Sam Noto também lançou, pela Xanadu, quatro álbuns em seu próprio nome, ao longo da década de 70, nos quais se faz acompanhar por sumidades como Barry Harris, Leroy Vinnegar, Sam Jones, Billy Higgins, Ronnie Cuber, Monty Budwig e Jimmy Rowles. Ainda em 1978, Noto fez parte do grupo de músicos da Xanadu que se apresentou no Festival de Montreux, cujo concerto foi transformado em LP: “Xanadu at Montreux”. Ao lado do trompetista, estavam Dolo Coker (piano), Ronnie Cuber (sax barítono), Sam Jones (contrabaixo), Frank Butler (bateria), Sam Most (flauta) e Ted Dunbar (guitarra).
No final dos anos 70, Noto montou um grupo com o baterista Joe La Barbera e seu irmão, o saxofonista Pat La Barbera, outro expatriado norte-americano então vivendo e trabalhando no Canadá. O quinteto costumava se apresentar com regularidade em clubes da região de Toronto e Buffalo, bem como em festivais de jazz ao longo do território canadense.
Durante toda a década de 80 o trompetista manteve-se em constante atividade. Um dos momentos de maior repercussão naquele período foi no álbum “Hip Pocket” (Palo Alto, 1981), sob a liderança do saxofonista Don Menza (dobrando no alto e no barítono), e que foi gravado ao vivo no clube Carmello's. A sessão contou ainda com as participações de Shelly Manne (bateria), Andy Simpkins (contrabaixo), Frank Strazzeri (piano), Sal Nistico (sax tenor) e Carl Fontana (trombone).

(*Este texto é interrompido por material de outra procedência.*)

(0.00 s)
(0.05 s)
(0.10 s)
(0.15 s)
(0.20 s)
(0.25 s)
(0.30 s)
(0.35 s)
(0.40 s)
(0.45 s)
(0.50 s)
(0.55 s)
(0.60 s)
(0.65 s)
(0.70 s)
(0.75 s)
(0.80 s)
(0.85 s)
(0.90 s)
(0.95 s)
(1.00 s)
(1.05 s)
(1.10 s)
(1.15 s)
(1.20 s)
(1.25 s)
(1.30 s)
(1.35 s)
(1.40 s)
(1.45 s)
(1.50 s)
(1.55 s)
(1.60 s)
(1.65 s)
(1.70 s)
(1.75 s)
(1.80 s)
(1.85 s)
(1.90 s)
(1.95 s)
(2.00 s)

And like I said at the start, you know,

Ainda naquela década, Noto protagonizou um eletrizante duelo com outro virtuose do trompete, o endiabrado Woody Shaw. Shaw e o saxofonista Joe Henderson, que na época co-lideravam um grupo, foram contratados para uma temporada de algumas semanas no clube Bamboo, em Toronto. Ocorre que, às vésperas dos concertos, Henderson teve um impedimento e não pôde cumprir a agenda. Noto foi chamado às pressas e ele e Woody reeditaram as célebres batalhas de trompetes dos anos 40 e 50, como aquelas estreladas por Fats Navarro e Howard MgGhee ou Roy Eldridge e Charles Shavers. Quem assistiu àquelas apresentações, jamais esqueceu.

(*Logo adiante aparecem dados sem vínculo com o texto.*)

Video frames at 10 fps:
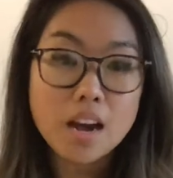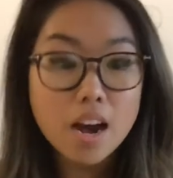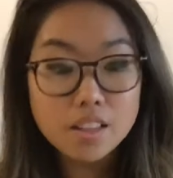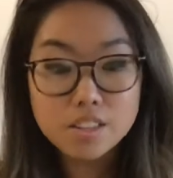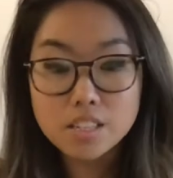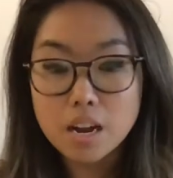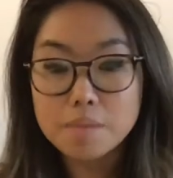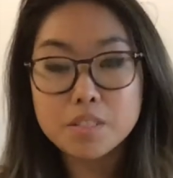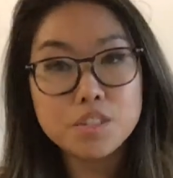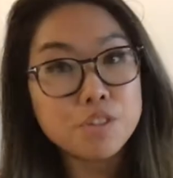Other
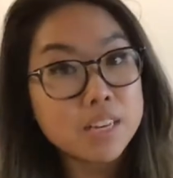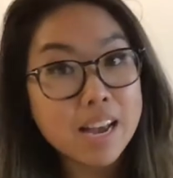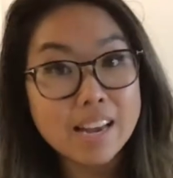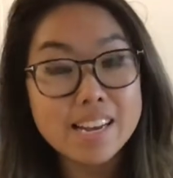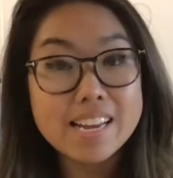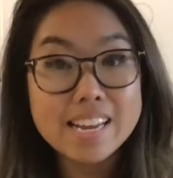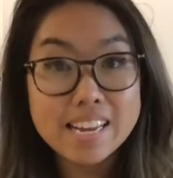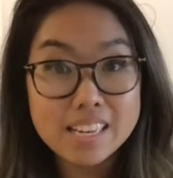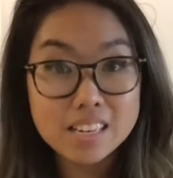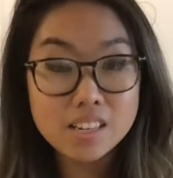times you can add it
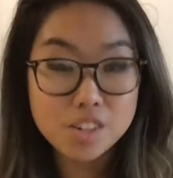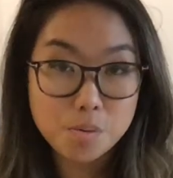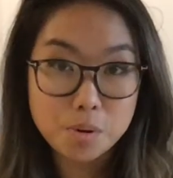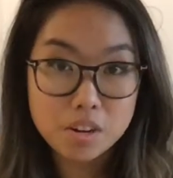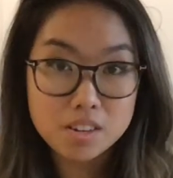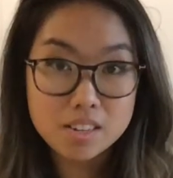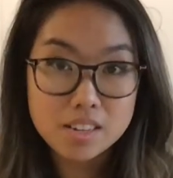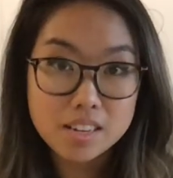in your book,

O enciclopédico John Lester, comandante em chefe do blog Jazzseen, analisa o estilo de Noto nos seguintes termos: “Ele me lembra um Clifford Brown ligeiramente bêbado, com aquele som encorpado e redondo, rascante e doce, capaz de, em momentos imprevisíveis de lucidez, desferir saraivadas de semifusas alucinadas do bocal de seu trompete. (...) Apesar de ser um músico superior do bebop, Noto nunca recebeu o reconhecimento que merece”.

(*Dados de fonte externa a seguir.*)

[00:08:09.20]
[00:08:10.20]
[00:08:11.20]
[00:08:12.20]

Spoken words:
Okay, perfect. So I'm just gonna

No ano 2000 o trompetista se mudou para Fort Erie, Ontário, mas até hoje se mantém ativo, como músico de estúdio, compositor e arranjador. Ele costuma se apresentar com seu quinteto em clubes de cidades como Toronto, Buffalo e Nova Iorque. Sua última gravação como líder, “Now Hear This”, foi feita em 1999, para o selo independente Supermono. No disco, o veterano trompetista está à frente de um quinteto integrado por alguns dos principais nomes do jazz canadense: o saxofonista Kirk MacDonald, o pianista Mark Eisenman, o contrabaixista Steve Wallace e o baterista Bob McLaren.